Non ci sono ancora i numeri di Italia e Spagna, che in Europa hanno segnato il record di casi di Coronavirus, ma sale l'allerta in Gran Bretagna, dove nelle ultime 24 ore si è registrata una vera e propria impennata di casi positivi al nuovo virus e di decessi. Il numero censito delle persone infettate è infatti cresciuto fino a 11.658 in un solo giorno, secondo i dati aggiornati a oggi del ministero britannico della Sanità, con un picco di 2.129 in più rispetto a ieri, il giorno più buio finora per il Paese, che solo da qualche giorno è in lockdown. Mentre il totale registrato dei morti è passato da 463 a 578, ossia un balzo di 115 in più. I test eseguiti nel Paese sono saliti intanto a quasi 105.000.

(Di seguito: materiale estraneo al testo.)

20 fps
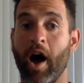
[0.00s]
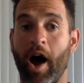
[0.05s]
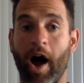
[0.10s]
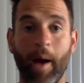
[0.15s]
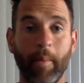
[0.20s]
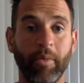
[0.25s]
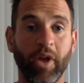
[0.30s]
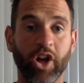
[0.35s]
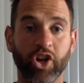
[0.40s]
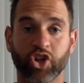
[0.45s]

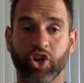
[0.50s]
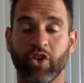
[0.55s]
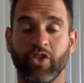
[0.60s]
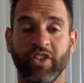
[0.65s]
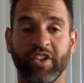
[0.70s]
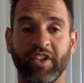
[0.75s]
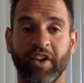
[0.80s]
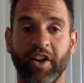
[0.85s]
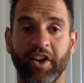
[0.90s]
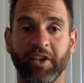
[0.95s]
I'm not sure the
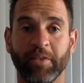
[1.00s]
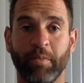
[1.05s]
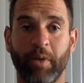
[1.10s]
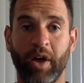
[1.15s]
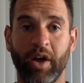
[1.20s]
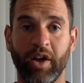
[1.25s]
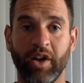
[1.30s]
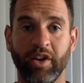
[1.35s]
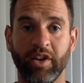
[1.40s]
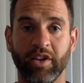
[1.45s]
science
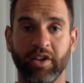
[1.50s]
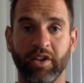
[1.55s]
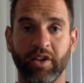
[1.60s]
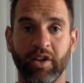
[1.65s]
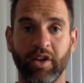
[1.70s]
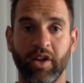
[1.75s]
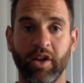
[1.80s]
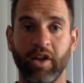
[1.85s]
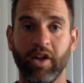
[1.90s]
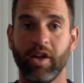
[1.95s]
behind it.
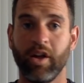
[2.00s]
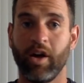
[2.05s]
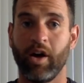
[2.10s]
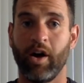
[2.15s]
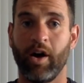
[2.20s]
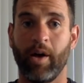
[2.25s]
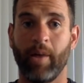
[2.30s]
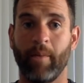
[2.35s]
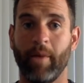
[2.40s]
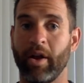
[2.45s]
Um,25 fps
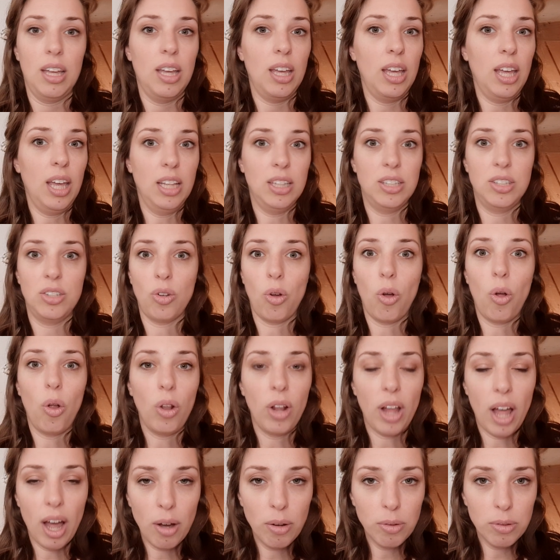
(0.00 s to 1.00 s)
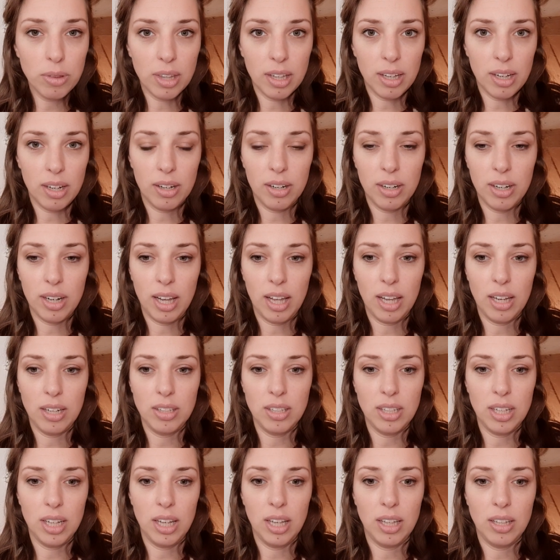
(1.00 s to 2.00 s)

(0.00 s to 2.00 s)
it's all out there, and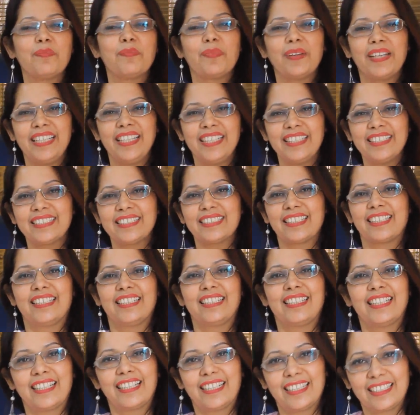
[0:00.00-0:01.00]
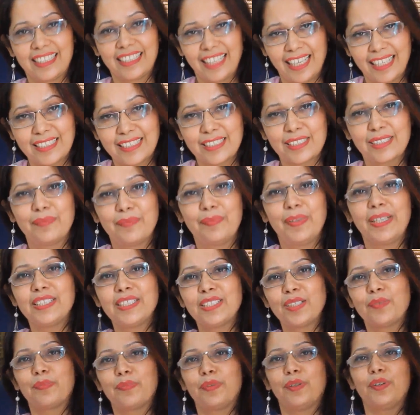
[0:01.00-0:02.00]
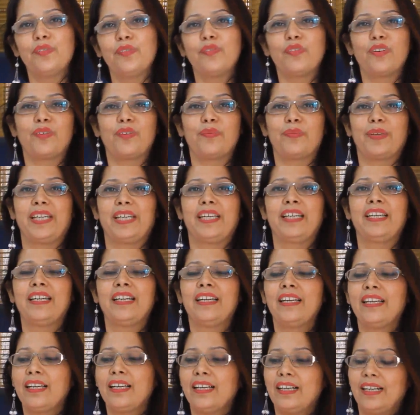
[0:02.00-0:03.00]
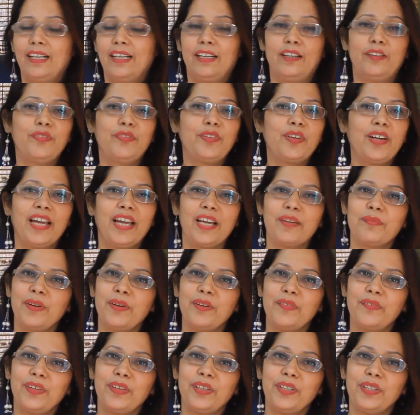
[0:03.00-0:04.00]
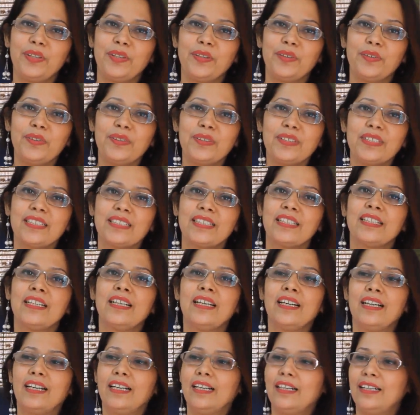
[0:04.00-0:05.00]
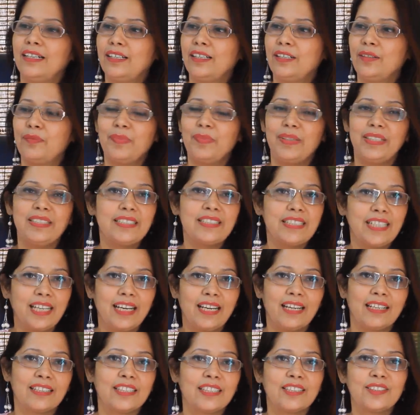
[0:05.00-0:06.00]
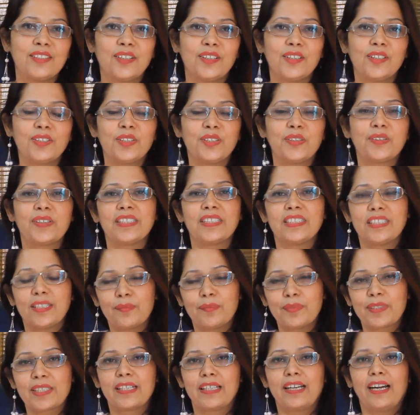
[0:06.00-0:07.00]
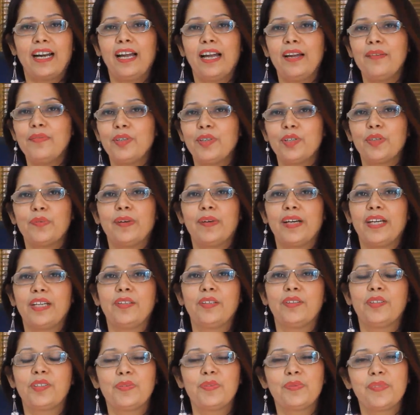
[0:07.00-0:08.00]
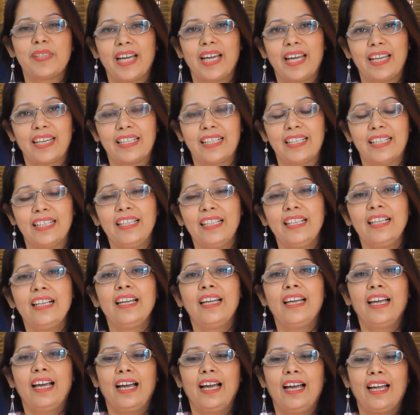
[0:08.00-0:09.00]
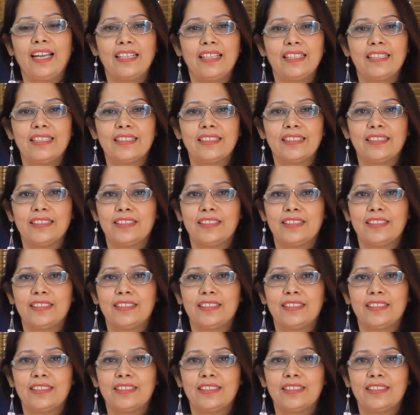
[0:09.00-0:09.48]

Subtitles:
please, that's a big support for me. If you like my videos, please tell others also. You can subscribe to my YouTube channel and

Secondo gli esperti, potrebbero esserci mille infetti per ogni vittima di Covid-19, dunque il numero dei contagiati potrebbe essere molto più alto e raggiungere quota 600mila. Al momento vengono sottoposti a tampone solo i pazienti che vengono ricoverati in ospedale, ciò significa che solo una piccola parte dei casi viene individuata, lasciando nel mistero la portata reale dell'epidemia oltremanica, dove, nonostante la decisione del governo guidato da Boris Johnson di chiudere tutto e di far restare la popolazione a casa, i cittadini sembrano ancora poco propensi a rispettare le misure di distanziamento sociale imposte. Così, la polizia ha istituto blocchi statali per controllare le macchine in transito e sta utilizzando droni per inseguire runner, ciclisti e sportivi.

Allarme soprattutto a Londra, epicentro dei contagi. Oltre ai nosocomi della City, è anche in via di completamento anche un nuovo ospedale da quattromila letti realizzato a tempo di record in un centro congressi sulle rive del Tamigi. Ma il problema è costituto soprattutto dal gran numero di medici e infermieri contagiati dal virus, o con familiari contagiati, il che li costringe comunque a una quarantena precauzionale: in certi ospedali le assenze di personale vanno dal 30 al 50 per cento.